**Directions for this task**
Give the listing below again exactly, but without any of its pictures.

**Exercise data**
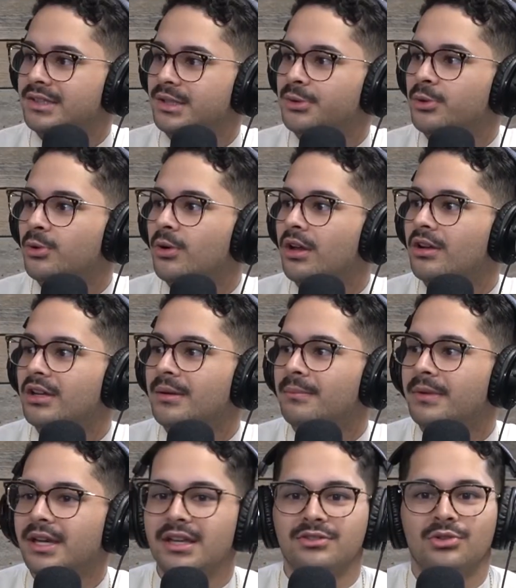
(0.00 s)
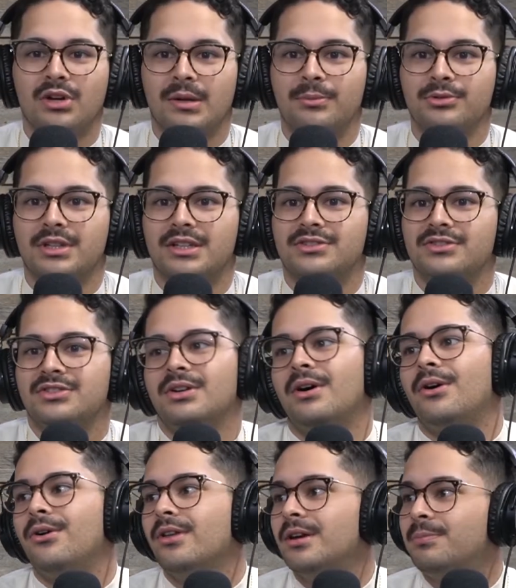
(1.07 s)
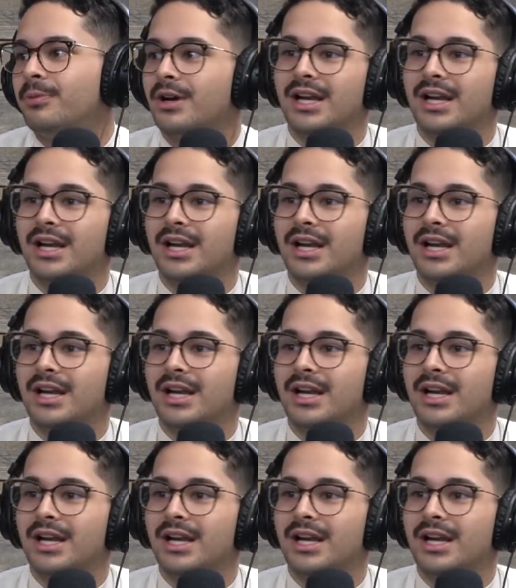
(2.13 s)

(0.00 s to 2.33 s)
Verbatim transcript: si es un jugador de NBA, su reputación se va a joder.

**Output of the exercise**
(0.00 s)
(1.07 s)
(2.13 s)

(0.00 s to 2.33 s)
Verbatim transcript: si es un jugador de NBA, su reputación se va a joder.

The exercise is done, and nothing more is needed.